As he continued to distill the abstract qualities of representational forms more dramatically, Avery also revised his consideration and application of color. Inspired by his extensive work with monotype and the sponging of wet, heavily diluted paint onto plate glass that the process required, he began to layer pigment in washes on his canvases, creating large and chromatically nuanced areas of color. In Double Wave, Avery renders the rocks and sky by applying a subtle underpainting of brown and red pigment over which he layers washes of deep blue and black. These planes of color vary subtly in tone to suggest a degree of depth within the largely compressed picture plane, yet Avery’s technique creates a new, more diffuse quality that unites them compositionally and contributes to the overall harmony of the work. This treatment contrasts dynamically with the painterly manner with which he represents the waves, rendered expressively with horizontal strokes of white pigment then overlaid with dots and dashes of yellow, blue and pink, a practice also seen in his work of the late 1940s.

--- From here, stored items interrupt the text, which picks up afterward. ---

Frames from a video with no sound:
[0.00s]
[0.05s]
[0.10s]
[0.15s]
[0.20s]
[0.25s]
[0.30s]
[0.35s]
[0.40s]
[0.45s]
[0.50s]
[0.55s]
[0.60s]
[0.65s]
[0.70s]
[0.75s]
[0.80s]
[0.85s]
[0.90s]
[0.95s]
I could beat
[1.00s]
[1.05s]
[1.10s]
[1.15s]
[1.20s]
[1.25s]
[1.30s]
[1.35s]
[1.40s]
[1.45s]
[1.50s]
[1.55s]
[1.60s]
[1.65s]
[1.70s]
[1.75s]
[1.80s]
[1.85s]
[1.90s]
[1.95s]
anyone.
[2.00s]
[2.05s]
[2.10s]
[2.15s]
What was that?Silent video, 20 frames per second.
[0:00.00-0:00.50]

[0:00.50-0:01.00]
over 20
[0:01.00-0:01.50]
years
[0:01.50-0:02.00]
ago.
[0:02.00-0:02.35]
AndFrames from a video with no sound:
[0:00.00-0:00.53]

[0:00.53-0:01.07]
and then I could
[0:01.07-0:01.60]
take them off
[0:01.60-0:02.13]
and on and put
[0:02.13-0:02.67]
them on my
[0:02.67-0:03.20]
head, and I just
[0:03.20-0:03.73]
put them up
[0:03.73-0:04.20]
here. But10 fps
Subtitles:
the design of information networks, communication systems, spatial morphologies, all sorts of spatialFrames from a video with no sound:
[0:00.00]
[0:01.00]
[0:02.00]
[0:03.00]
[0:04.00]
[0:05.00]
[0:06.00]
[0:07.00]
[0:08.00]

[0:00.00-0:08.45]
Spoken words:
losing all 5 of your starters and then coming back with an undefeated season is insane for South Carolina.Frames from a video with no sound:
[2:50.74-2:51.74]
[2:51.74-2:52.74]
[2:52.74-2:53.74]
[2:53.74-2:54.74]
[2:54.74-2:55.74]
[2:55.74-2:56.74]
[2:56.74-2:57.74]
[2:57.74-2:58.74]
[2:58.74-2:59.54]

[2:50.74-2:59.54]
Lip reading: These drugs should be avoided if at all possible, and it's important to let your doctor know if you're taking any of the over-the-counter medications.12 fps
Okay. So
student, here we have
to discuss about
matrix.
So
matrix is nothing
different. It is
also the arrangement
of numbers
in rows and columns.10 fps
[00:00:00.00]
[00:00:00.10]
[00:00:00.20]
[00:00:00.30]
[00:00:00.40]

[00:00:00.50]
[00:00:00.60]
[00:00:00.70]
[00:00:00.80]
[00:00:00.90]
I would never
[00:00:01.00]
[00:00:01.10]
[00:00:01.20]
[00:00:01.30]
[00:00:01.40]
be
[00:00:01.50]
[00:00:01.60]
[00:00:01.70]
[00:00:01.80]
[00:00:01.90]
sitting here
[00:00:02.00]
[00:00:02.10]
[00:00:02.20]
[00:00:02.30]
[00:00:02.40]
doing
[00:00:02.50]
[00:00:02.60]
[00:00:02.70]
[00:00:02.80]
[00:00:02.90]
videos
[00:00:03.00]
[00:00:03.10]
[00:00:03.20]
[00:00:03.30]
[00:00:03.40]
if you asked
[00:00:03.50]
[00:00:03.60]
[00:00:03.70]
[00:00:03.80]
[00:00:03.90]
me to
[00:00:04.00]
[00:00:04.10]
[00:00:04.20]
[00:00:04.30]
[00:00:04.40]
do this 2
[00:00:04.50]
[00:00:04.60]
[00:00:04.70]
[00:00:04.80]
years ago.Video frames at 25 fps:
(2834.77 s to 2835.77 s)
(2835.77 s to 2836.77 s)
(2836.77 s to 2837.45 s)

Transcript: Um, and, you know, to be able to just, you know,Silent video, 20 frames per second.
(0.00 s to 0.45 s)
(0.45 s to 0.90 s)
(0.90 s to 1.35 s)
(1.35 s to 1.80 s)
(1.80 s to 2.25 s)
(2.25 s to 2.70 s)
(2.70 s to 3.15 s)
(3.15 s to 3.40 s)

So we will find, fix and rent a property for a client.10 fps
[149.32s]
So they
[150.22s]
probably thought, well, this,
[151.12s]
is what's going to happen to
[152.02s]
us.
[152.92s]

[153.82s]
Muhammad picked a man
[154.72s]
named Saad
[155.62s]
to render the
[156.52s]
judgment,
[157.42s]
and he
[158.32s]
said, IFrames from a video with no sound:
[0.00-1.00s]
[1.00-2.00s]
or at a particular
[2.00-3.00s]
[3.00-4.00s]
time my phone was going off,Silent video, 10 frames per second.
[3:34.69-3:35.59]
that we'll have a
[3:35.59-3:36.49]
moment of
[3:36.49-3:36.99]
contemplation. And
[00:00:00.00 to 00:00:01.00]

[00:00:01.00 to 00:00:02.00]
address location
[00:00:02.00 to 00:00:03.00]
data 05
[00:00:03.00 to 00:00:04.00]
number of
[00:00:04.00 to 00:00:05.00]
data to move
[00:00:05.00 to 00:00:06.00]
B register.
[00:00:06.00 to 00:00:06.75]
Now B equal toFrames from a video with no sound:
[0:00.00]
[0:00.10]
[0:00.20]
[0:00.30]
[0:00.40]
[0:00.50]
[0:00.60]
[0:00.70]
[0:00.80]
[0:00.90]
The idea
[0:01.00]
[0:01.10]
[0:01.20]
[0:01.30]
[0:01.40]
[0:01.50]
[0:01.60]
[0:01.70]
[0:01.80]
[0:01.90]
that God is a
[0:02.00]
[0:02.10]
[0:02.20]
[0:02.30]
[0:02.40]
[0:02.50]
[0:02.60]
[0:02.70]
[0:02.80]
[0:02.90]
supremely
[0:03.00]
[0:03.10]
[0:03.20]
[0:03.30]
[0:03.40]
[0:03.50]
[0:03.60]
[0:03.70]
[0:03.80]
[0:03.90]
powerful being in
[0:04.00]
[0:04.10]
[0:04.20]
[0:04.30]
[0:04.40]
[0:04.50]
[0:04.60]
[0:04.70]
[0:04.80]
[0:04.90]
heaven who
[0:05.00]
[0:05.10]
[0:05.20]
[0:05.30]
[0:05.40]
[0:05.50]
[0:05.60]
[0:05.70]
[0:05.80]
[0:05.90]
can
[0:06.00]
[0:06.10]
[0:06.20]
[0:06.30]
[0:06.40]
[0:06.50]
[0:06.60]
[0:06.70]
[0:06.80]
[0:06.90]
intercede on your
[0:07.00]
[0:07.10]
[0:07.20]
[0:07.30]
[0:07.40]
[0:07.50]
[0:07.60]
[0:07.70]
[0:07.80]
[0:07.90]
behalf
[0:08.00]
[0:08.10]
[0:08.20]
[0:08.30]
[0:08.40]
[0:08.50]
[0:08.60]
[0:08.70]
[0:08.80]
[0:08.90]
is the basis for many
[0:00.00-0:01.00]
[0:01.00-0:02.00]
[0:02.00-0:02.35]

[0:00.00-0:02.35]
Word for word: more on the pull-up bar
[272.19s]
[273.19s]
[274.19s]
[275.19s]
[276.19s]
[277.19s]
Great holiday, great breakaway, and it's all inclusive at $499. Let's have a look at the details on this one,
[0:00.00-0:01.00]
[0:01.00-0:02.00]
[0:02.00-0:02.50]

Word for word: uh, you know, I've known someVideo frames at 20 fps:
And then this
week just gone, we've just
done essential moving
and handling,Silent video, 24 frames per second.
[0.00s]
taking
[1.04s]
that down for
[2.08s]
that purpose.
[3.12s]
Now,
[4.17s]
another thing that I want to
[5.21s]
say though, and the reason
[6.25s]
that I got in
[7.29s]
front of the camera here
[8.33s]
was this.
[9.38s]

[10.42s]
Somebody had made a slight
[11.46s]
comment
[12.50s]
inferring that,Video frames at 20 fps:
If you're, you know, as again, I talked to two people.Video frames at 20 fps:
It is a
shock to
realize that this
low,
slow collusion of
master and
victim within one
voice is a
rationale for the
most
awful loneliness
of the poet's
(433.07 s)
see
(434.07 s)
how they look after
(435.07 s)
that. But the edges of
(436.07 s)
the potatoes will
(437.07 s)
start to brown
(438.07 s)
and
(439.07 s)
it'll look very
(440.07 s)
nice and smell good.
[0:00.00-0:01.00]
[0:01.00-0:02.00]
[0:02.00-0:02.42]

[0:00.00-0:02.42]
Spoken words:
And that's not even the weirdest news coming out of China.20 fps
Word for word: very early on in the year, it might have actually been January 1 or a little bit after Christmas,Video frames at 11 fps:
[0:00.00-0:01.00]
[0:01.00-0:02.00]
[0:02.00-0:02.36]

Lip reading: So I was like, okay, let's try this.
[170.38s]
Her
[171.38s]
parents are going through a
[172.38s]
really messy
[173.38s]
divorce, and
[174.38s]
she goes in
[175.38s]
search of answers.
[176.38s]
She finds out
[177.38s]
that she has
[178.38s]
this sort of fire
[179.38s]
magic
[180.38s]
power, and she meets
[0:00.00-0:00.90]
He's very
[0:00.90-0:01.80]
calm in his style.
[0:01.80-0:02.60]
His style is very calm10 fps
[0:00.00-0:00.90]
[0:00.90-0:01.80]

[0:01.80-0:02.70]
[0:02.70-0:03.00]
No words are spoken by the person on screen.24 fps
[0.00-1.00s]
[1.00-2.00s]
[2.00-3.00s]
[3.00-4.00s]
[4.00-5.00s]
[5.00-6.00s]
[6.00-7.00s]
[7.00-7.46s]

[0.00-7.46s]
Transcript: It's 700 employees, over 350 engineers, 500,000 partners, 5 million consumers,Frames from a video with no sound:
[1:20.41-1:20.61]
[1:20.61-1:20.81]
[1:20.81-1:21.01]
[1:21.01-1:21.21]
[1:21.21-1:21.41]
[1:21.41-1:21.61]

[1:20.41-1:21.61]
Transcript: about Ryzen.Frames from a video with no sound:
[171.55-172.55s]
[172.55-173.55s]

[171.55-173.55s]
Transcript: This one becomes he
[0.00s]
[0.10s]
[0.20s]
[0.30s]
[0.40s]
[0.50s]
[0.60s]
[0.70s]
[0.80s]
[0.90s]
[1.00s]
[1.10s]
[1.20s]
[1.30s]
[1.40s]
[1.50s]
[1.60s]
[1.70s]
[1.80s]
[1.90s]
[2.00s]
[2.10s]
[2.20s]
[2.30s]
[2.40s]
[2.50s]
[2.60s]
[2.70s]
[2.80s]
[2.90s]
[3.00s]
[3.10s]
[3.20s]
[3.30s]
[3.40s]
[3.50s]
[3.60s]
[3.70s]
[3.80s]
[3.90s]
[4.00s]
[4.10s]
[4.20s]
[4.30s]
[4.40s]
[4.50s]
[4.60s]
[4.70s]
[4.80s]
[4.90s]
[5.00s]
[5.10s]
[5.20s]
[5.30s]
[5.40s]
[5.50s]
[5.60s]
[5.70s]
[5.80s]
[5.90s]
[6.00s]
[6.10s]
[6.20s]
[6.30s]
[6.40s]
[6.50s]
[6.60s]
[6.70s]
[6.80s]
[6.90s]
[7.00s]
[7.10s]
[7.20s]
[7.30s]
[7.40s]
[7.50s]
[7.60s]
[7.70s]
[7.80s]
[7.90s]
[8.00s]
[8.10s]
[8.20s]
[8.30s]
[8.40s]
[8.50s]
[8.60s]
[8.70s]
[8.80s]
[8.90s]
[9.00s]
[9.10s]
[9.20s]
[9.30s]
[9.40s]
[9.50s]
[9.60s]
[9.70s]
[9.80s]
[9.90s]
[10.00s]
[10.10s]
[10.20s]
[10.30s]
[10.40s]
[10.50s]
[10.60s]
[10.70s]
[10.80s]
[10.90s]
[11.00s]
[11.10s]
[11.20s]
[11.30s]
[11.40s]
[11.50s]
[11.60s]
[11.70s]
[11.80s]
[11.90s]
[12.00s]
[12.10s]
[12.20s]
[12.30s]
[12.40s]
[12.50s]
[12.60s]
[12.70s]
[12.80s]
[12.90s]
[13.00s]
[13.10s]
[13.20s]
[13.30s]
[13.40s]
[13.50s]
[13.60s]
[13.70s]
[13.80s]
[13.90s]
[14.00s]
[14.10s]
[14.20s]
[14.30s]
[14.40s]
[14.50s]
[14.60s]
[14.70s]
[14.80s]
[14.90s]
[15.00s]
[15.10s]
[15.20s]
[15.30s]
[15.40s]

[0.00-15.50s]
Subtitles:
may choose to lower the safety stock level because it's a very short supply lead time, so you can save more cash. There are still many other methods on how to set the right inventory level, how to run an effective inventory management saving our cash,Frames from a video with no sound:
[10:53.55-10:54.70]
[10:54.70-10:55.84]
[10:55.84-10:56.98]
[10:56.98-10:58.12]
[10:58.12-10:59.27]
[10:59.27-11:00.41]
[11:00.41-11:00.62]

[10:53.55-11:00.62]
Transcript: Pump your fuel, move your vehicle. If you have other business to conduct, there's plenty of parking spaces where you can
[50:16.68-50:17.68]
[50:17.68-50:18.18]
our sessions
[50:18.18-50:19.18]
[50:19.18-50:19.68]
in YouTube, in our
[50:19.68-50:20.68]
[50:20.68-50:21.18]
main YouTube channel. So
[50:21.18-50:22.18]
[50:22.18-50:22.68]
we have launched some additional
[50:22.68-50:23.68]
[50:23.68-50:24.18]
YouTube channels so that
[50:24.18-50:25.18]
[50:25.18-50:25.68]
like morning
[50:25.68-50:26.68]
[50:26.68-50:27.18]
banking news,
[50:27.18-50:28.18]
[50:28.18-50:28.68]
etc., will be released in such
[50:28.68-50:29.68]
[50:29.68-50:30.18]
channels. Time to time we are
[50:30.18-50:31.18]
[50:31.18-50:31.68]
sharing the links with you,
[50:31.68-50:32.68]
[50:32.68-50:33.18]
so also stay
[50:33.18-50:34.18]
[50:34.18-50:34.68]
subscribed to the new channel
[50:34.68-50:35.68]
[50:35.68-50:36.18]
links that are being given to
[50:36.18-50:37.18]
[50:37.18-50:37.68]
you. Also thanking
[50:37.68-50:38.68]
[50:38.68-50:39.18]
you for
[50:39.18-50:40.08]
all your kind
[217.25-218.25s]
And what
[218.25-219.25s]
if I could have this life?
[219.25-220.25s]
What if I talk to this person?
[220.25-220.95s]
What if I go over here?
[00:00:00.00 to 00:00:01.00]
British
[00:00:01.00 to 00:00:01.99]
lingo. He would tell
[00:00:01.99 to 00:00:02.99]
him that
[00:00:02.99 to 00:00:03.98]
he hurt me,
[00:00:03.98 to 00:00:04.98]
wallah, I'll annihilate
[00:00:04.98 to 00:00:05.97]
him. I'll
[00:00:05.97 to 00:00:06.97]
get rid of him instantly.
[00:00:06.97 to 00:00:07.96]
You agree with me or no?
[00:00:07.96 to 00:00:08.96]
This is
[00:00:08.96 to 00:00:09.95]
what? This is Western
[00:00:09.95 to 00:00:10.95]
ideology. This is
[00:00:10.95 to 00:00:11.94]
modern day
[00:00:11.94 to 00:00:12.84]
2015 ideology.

Double Wave foreshadows the ambient fields of color Avery would continue to intensify through the remainder of his career. While Avery was never interested in taking his paintings entirely beyond representation, his work had a distinct impact on Mark Rothko, who pushed Avery’s ideas about the expressive power of color fully into abstraction (fig. 2). "[Avery] was, without question, our greatest colorist," explains Hilton Kramer of the artist's importance. "Nothing that has occurred in the entire development of Color Field abstraction can be said to rival or surpass the invention and virtuosity he lavished upon the pictorial uses of color" ("Art View; Avery-'Our Greatest Colorist,'" New York Times, April 12, 1981).